YOUR OBJECTIVE - Pictures are to be dropped from the copy. Retype the listing exactly.

◇ ◇ ◇ ◇ ◇ ◇ ◇

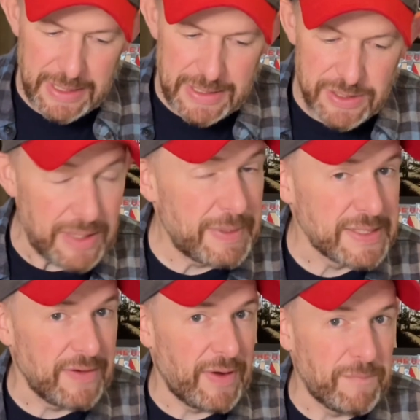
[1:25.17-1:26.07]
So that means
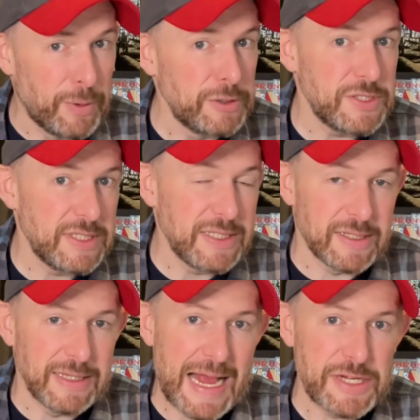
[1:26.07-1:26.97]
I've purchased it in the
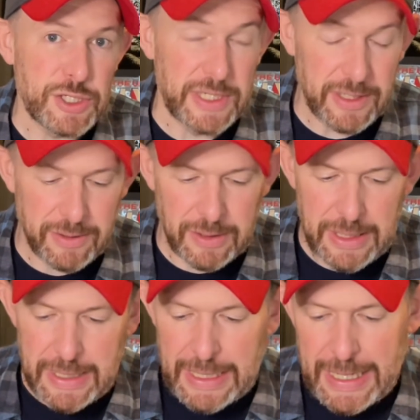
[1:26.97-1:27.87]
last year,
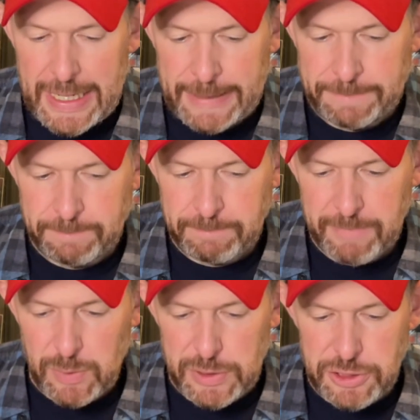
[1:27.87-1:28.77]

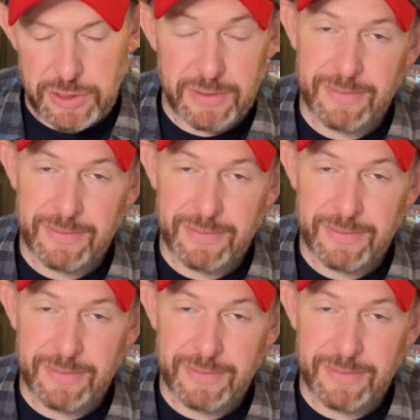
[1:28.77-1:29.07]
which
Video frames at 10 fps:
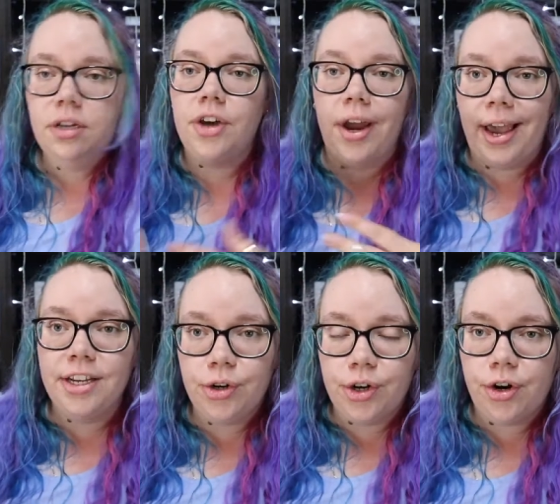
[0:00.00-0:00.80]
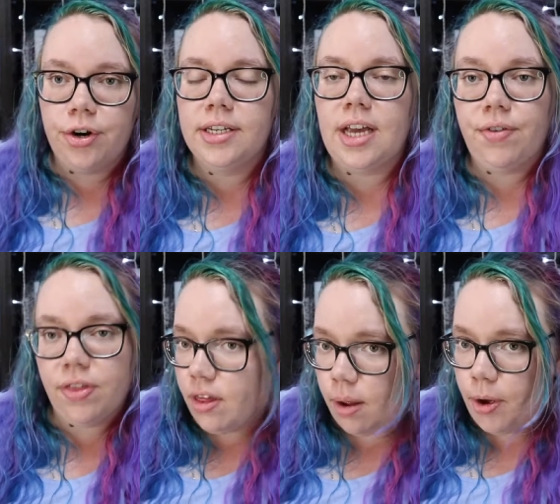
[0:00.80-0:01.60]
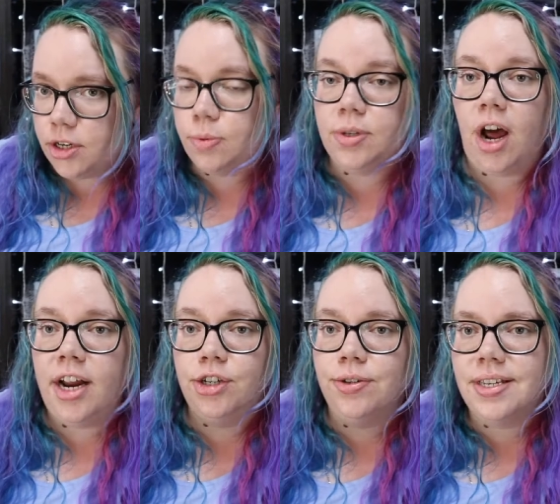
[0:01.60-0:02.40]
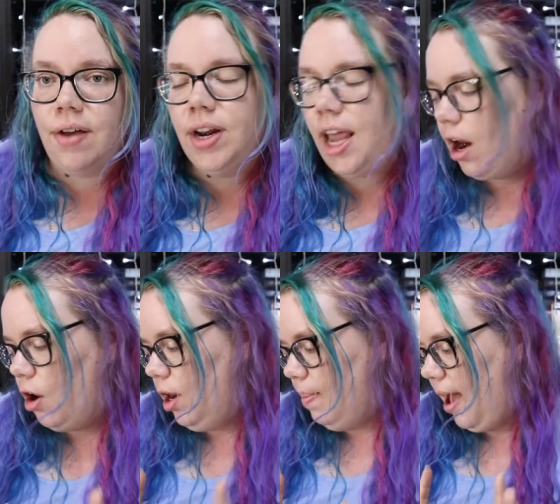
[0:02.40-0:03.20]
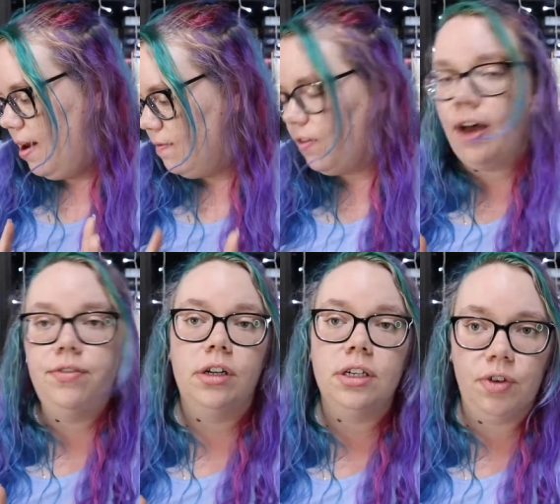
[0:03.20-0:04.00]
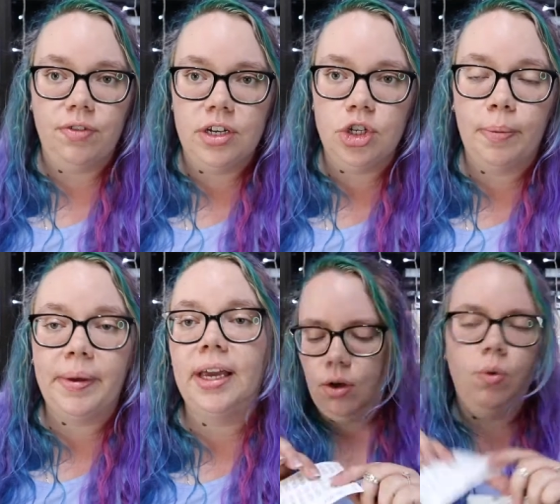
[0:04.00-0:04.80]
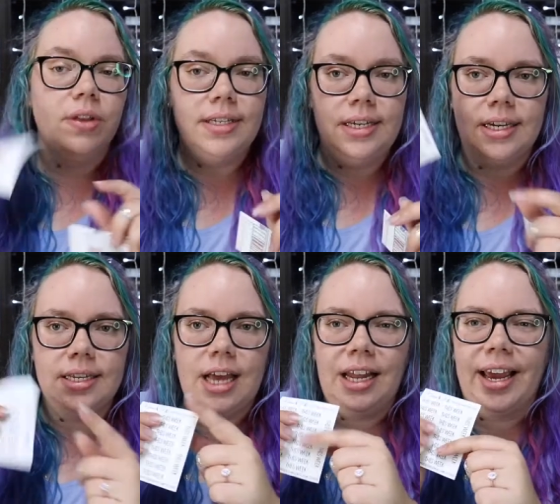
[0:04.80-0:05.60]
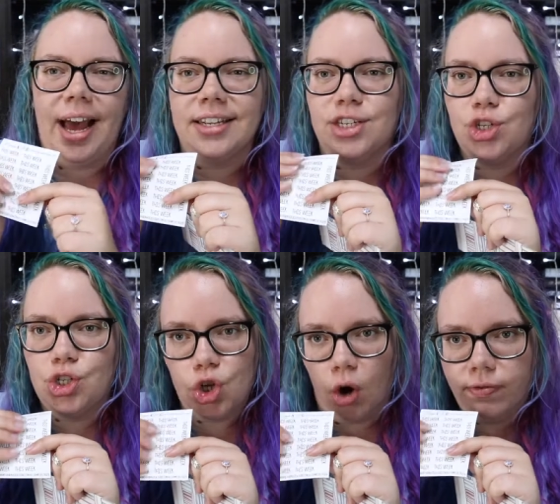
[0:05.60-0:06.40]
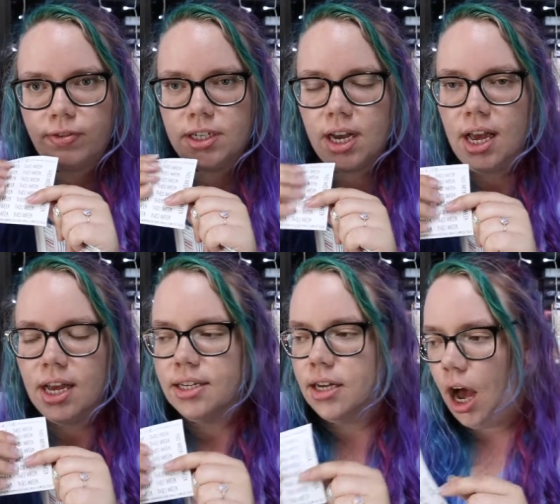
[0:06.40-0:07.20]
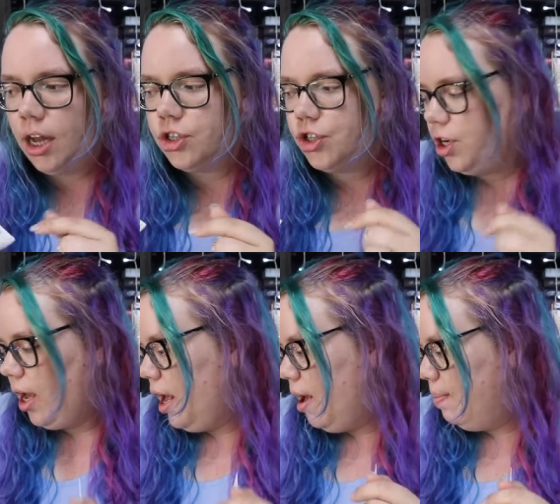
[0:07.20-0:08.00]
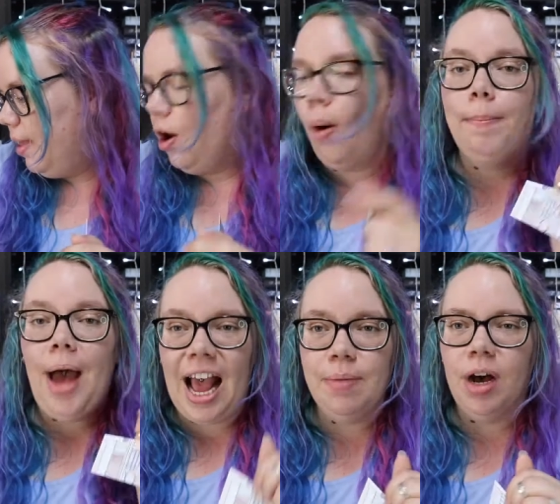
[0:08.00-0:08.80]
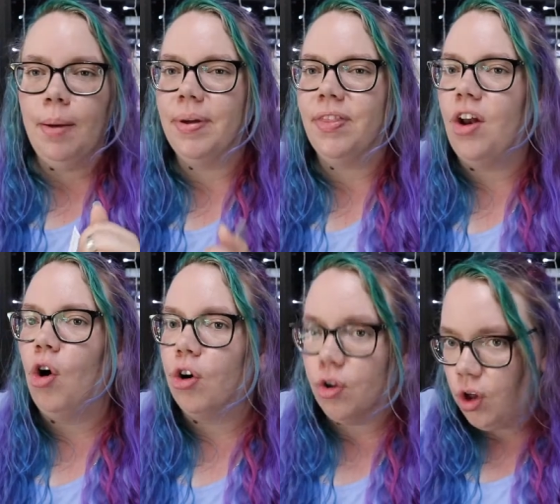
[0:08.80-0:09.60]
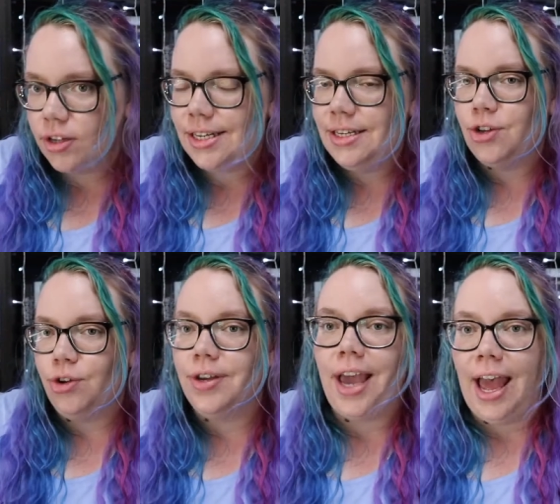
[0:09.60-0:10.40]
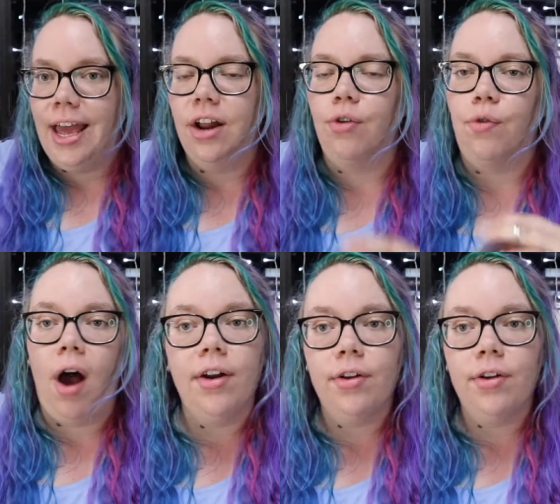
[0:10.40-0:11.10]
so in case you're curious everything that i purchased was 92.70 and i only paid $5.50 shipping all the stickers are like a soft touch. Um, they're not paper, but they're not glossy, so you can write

◇ ◇ ◇ ◇ ◇ ◇ ◇

RESULT FOR THIS TASK -
[1:25.17-1:26.07]
So that means
[1:26.07-1:26.97]
I've purchased it in the
[1:26.97-1:27.87]
last year,
[1:27.87-1:28.77]

[1:28.77-1:29.07]
which
Video frames at 10 fps:
[0:00.00-0:00.80]
[0:00.80-0:01.60]
[0:01.60-0:02.40]
[0:02.40-0:03.20]
[0:03.20-0:04.00]
[0:04.00-0:04.80]
[0:04.80-0:05.60]
[0:05.60-0:06.40]
[0:06.40-0:07.20]
[0:07.20-0:08.00]
[0:08.00-0:08.80]
[0:08.80-0:09.60]
[0:09.60-0:10.40]
[0:10.40-0:11.10]
so in case you're curious everything that i purchased was 92.70 and i only paid $5.50 shipping all the stickers are like a soft touch. Um, they're not paper, but they're not glossy, so you can write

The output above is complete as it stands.